El aire estaba tan caliente que resultaba casi imposible de respirar. El sol, en su apogeo, caía inmisericorde. Yo, agotado tras una larga caminata, no podía dar ni un paso más.
A lo lejos, divisé un enorme árbol que destacaba, solitario, en mitad de la llanura. Reuniendo las escasas fuerzas que me quedaban, me dirigí hacia él, buscando el refugio de su sombra. Cuando, por fin pude llegar a su amparo, me acosté bajo su penumbra.

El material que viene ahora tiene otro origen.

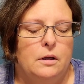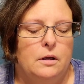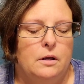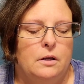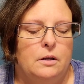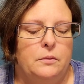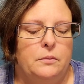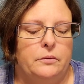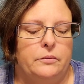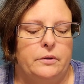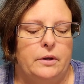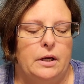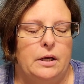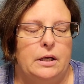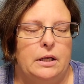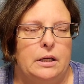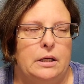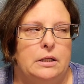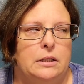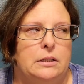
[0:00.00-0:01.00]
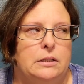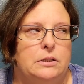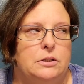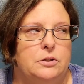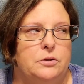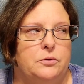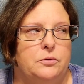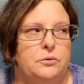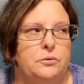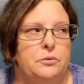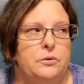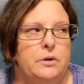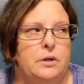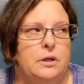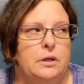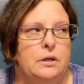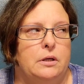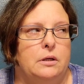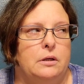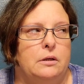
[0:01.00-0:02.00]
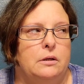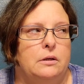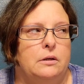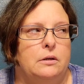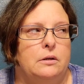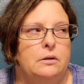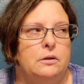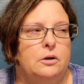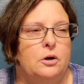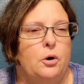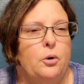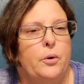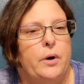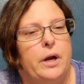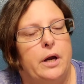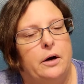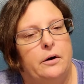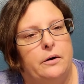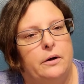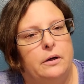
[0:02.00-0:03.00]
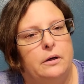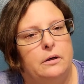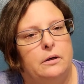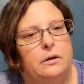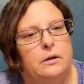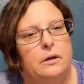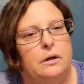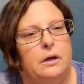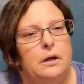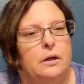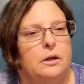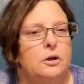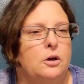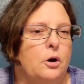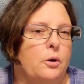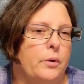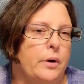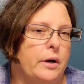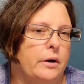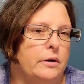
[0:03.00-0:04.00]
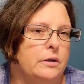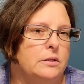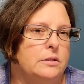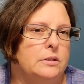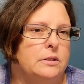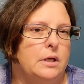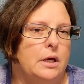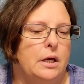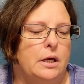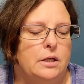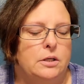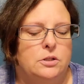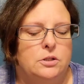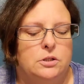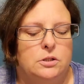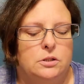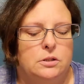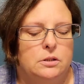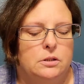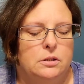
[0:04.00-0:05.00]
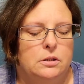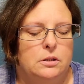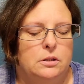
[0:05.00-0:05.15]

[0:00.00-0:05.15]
He was kind of getting to the coherent, incoherent stage.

Soñé que era una dichosa criatura acuática que nadaba en el seno de unas aguas refrescantes. Mi felicidad duró a penas un instante, pues una mano gigantesca me atrapó y me sacó del líquido elemento.
Recuerdo que me resistí con toda mi voluntad, pero regresé al caluroso y árido mundo de antes. Me vi tumbado sobre el suelo, sucio de tierra de pies a cabeza. Arrodillado junto a mí, un anciano rociaba mi cara con agua.
-¿Qué ha pasado?- le pregunté, desorientado.
-Le ruego que me perdone. He descuidado al diablárbol y tenía hambre, aunque, por suerte, he podido desenterrarle a tiempo. He dejado un cordero en su lugar. Durante un tiempo los caminantes no tendrán de que preocuparse.